I have another guideline to offer: "Do necessary things
once;unnecessary, never." This actually ties into the other
previous guideline. It conjures up a starting point of
"oneness": a single description, a single tool, a single.... It
offers something to approach in the limit.
We begin with requirements and specifications. We could use
the same descriptive language as Peter Skye implores us in
the use of "natural" language. Unfortunately natural
language supports something we call "ambiguity" unsupported
in any machine instruction set to date. Thus we have an
"informal" descriptive language with ambiguity for
requirements which we must "remove" in translating to a
"formal" descriptive language for specifications to satisfy the
"needs" of our machines.
Inherently a correspondence must exist between a single
choice within an ambiguous set in the informal description and
that of its formal description. That correspondence somehow
"connects" the two, necessitating that a change in one effects
a change in the other. Thus we have the problem of
synchronization.
Thus we can have a single informal language (requirements),
a single formal one (specifications), and single means of
connecting them (unspecified for the moment). We have
these as starting points.
Now we have the Software Development Process (SDP) with
its five stages of Specification, Analysis, Design, Construction,
and Testing. At input to this process we have "requirements"

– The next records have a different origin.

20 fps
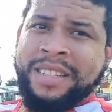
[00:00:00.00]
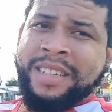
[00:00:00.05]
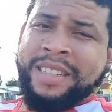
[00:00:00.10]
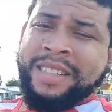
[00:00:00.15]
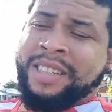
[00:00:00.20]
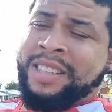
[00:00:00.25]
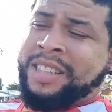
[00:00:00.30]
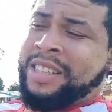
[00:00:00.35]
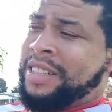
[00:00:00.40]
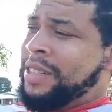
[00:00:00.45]

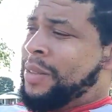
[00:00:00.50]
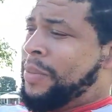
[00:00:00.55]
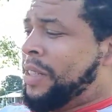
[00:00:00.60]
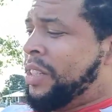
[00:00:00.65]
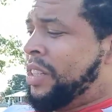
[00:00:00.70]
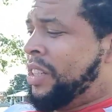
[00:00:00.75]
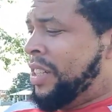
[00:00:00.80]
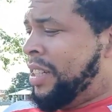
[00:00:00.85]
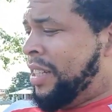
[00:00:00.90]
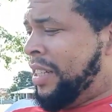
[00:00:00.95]
just chilling
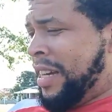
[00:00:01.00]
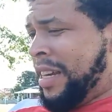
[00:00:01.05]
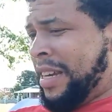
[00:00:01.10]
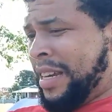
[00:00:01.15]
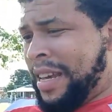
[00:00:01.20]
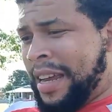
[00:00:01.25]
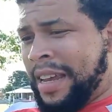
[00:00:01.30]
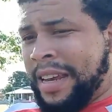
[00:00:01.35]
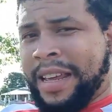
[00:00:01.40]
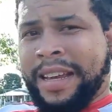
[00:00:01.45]
with Jilly
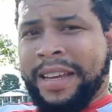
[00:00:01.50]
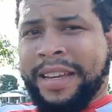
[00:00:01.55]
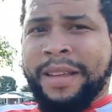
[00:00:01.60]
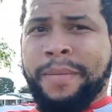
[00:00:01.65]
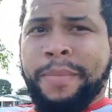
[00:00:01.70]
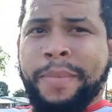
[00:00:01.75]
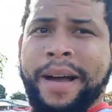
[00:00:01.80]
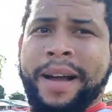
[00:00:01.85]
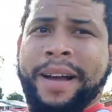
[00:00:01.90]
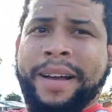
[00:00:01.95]
and Nina
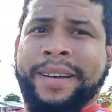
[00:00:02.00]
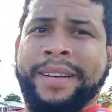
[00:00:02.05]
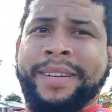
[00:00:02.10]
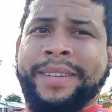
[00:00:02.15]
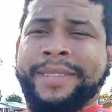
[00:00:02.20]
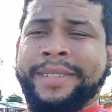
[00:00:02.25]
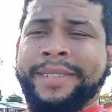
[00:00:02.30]
in the park.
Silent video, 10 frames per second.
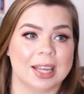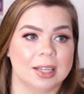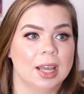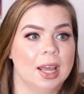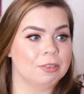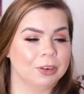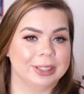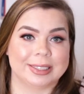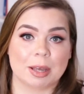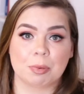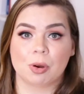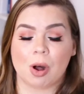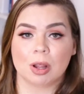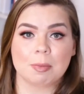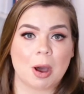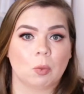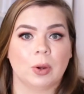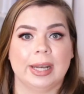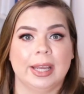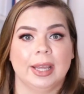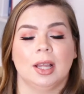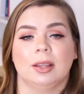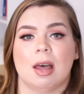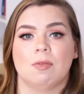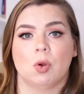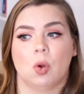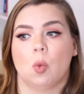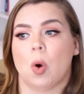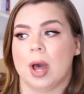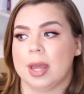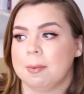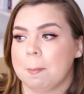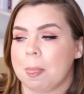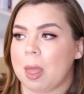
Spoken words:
And for example, All About Reading level 1,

into the Specification stage whose output contains the
specifications sans the ambiguity of the input.
Now it makes no difference if our specification language
differs or not with those of the following stages, specifically
the Construction stage, i.e. programming. Software cannot
resolve ambiguity for the simple reason its machine instruction
set can neither recognize or accept it on input. So we much
rely on non-software means, i.e. people. So software cannot
write specifications from requirements possibly containing
ambiguities, only people can.
We could write software that recognized ambiguities and
notified people of such. It might possibly over time offer us an
exhaustive set of choices for each one it recognized. It could
create separate specifications for each one, producing then a
set of corresponding outputs from the SDP. However, if it
found more than one the number of outputs would rise in a
combinatorial manner.
The problem here doesn't lie with the software which can
easily do this in terms of different sets of specifications, but
with their impact on the following stages. Even if the
software assumed responsibility for the remaining stages, the
problem lies with people now having to decide among the
possibly hundreds, thousands, and millions of different
productions as early ambiguities have a multiplicity effect.
In short take amibiguity out early in the specification stage.
Unambiguous input means unambiguous output.
So we know at least one stage, the first one of Specification,
requires people intervention to resolve ambiguities of input
requirements. So we have two connected descriptive writings
involving people. The question remains do we need more?